Yes, I did. I read a lot of stuff. I have a background in video games, I used to be a games journalist when I first started out, so I knew quite a lot about games and the games culture. I knew less about the process of making it, but I’ve got three or four people who I speak to fairly regularly who are games developers. I got their feedback, and encouraged them to be as honest as possible about whether stuff is accurate. I found them really useful, in terms of the specifics of that world, and the language of that world.
Did you speak to anyone who had gone through the experience of an internet start-up?
Yeah. The start-up culture is slightly different. I went and met some people who had experienced that. I met the guy who had sold Friends Reunited, who was lovely and really interesting. He had some great stories. He basically sold it at exactly the right time. I asked him how it had changed his life, and he said it had pretty much stayed the same. He said it took a year to get acclimatised to having that much money. He spent a year of just doing nothing, just trying to get his head around it. I can’t remember how much he made, but it was something like £30 million. But he was friends with the guy that sold Bebo, and he’d sold his for, like, £300 million. So he was always looking up at the next guy, thinking “I’m nothing compared to him.” There’s always someone to look up to, or the next thing to go for.
Did you consider making one or more of the group female? Why did you stick with the male dynamic?
That’s a very good question. We were talking about this subject right up until casting. It was something we kept as an option. In the end, I think it was a feeling that we wanted a male group and to look at the whole angle of male friendship. The onus was to make the female characters strong and have really clear voices. The cast that we managed to attract helped us massively –Aimee-Ffion Edwards, Mary McCormack and Lolly Adefope are so great, and they’re so much embedded in the show. To me, that was really important, because I didn’t want it to be really male, and to be a show about spoilt boys going round having loads of sex. Everyone would hate those people.
How involved were you in the production, and how do you feel about the end product?

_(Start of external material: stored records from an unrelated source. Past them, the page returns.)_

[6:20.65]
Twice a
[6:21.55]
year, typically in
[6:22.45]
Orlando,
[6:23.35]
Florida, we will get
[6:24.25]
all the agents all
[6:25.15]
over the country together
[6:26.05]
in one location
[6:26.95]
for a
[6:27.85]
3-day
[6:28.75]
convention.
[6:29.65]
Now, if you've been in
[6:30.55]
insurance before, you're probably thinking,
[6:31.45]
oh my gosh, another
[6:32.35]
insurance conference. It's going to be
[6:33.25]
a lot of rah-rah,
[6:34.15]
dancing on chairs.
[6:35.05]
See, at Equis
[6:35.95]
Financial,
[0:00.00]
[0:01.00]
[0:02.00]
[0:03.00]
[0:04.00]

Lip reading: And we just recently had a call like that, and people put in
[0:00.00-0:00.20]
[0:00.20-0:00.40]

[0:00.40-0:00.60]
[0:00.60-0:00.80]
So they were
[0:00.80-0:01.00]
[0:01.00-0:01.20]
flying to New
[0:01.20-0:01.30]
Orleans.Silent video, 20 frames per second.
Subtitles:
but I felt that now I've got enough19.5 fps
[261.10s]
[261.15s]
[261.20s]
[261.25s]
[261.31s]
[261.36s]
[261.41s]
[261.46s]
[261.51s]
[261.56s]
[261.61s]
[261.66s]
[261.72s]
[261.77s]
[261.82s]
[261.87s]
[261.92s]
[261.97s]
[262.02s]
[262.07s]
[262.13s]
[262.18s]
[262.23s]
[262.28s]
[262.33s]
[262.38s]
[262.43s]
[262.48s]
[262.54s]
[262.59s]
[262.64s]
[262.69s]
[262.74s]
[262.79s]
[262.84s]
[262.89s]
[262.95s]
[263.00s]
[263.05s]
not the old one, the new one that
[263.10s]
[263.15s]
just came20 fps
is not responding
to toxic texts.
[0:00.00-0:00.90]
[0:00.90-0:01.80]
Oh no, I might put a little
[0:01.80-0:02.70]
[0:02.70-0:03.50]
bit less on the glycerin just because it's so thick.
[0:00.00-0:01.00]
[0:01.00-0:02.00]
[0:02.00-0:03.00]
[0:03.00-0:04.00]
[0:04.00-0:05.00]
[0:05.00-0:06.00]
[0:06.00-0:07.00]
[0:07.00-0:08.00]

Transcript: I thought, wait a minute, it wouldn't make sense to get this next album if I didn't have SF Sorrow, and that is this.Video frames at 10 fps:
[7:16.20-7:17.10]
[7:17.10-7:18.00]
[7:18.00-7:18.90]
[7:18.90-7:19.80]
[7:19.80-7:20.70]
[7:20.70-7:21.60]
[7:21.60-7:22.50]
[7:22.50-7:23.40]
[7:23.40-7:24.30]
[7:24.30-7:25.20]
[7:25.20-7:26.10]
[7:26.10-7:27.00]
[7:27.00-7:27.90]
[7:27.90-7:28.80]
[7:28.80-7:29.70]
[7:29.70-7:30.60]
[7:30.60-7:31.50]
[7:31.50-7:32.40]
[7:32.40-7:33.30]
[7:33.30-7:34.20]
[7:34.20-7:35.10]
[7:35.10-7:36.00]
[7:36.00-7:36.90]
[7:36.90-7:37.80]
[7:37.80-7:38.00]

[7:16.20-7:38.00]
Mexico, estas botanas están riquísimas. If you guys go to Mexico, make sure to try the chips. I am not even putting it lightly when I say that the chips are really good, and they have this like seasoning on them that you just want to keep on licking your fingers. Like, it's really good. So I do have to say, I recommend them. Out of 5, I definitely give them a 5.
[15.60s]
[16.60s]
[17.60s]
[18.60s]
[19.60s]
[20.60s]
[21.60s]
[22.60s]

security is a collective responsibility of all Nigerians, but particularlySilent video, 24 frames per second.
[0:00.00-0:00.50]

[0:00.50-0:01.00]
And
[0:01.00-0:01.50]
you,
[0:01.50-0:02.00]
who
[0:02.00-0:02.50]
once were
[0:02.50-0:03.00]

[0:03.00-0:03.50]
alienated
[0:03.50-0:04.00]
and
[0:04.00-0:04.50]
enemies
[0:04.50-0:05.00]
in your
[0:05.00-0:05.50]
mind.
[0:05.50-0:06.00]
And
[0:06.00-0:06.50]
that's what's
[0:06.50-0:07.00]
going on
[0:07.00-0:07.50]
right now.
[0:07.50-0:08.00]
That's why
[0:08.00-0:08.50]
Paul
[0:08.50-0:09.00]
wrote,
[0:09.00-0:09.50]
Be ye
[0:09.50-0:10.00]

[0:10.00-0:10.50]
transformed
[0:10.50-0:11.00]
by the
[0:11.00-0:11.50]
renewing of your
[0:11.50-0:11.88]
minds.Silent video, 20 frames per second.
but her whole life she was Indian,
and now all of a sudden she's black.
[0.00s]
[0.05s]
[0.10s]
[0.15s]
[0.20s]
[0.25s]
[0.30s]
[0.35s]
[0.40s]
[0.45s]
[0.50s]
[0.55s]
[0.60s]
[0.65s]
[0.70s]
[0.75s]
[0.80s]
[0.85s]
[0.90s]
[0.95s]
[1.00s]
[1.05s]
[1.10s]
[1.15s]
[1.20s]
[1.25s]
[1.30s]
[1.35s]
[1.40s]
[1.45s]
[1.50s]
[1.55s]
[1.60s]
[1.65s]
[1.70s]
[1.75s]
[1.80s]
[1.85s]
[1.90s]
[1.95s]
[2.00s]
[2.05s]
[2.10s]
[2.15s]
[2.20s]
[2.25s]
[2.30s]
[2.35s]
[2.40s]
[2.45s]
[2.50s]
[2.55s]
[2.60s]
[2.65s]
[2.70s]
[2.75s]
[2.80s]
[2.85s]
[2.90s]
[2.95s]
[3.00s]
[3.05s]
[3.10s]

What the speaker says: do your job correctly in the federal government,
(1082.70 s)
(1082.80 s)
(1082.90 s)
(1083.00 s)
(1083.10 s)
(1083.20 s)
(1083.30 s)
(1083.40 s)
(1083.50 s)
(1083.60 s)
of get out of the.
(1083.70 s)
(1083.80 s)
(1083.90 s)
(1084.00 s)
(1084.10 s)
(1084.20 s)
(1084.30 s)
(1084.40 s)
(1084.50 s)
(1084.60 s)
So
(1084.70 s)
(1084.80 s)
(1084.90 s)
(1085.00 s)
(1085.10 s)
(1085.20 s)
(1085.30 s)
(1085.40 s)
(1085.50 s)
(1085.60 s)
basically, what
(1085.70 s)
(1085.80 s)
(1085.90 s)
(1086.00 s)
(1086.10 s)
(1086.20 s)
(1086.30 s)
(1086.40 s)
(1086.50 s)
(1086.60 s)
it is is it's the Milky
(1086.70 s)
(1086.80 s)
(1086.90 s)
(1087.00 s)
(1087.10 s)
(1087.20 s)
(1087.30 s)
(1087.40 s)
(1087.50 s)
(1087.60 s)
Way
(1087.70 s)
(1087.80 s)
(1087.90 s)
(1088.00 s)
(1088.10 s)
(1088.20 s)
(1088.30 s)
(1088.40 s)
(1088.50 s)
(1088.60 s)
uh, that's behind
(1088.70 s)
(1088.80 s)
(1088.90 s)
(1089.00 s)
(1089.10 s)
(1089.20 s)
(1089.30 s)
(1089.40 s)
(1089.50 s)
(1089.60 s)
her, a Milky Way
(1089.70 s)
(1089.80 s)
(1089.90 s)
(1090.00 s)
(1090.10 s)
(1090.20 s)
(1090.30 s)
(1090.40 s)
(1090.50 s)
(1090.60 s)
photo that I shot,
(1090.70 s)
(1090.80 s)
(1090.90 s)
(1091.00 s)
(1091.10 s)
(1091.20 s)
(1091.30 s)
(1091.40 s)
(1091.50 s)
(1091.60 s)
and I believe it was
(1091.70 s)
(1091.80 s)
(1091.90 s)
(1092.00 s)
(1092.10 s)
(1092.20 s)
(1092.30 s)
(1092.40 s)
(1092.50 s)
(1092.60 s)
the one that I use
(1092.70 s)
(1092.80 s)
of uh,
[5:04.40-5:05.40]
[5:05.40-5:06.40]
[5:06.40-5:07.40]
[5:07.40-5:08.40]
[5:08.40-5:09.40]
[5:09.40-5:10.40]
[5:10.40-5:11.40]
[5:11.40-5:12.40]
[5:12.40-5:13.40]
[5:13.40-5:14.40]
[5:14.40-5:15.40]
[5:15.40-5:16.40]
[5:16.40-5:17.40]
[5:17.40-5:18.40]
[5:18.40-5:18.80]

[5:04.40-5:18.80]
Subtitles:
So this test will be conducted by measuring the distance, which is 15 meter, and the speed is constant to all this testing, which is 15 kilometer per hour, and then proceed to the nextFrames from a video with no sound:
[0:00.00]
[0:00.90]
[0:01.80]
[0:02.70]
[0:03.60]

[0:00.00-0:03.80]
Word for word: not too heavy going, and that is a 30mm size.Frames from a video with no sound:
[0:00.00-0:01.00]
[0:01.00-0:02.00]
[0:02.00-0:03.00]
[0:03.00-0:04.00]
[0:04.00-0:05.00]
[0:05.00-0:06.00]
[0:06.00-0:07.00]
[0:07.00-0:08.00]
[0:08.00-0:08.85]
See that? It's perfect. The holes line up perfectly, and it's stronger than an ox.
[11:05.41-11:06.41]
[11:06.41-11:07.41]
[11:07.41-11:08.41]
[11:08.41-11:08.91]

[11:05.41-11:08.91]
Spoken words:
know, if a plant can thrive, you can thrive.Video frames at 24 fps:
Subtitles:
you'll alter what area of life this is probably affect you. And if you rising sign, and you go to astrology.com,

I was heavily involved – it’s the first show I’ve done where I’ve been an executive producer. I was across everything. Wasn’t on set as much as I’d have liked, just because the scripts took more time and more work than I’d anticipated they would. But I watched all the rushes, and I was involved in all of the casting and the art direction and that sort of stuff. It was great, it was the first time I’ve had the opportunity to do that. I’m really proud of the end product – I think we’ve delivered a show that I think is funny, and hopefully warm, with likeable characters. The cast is great – we got really lucky with finding the four of them, and that they all got on so well. I think you believe in them as people who have known each other for a really long time. You need to turn up on day one of the first episode and instantly click, and I think they really did. And I don’t think it’s ever saccharine, but one of the things I’m most proud of in this show is that it’s got a real heart to it, and a warmth to it.
One of your characters celebrates his £14m by getting a bespoke golden Viking helmet, and has a bath in champagne. Another invests it all very sensibly. Which route would you go down if you suddenly found yourself with £14m burning a hole in your pocket?
Well, another of them goes out and buys a pair of jeans that he really hates. I think that would be me. It’s like the guy with the glass staircase. I’d probably buy something, I wouldn’t just invest it all, but I’d probably buy something, spend a lot of money on it, and then just hate it. That would be my route, I think – spend it begrudgingly and then not enjoy any of it. I’d have buyer’s remorse immediately.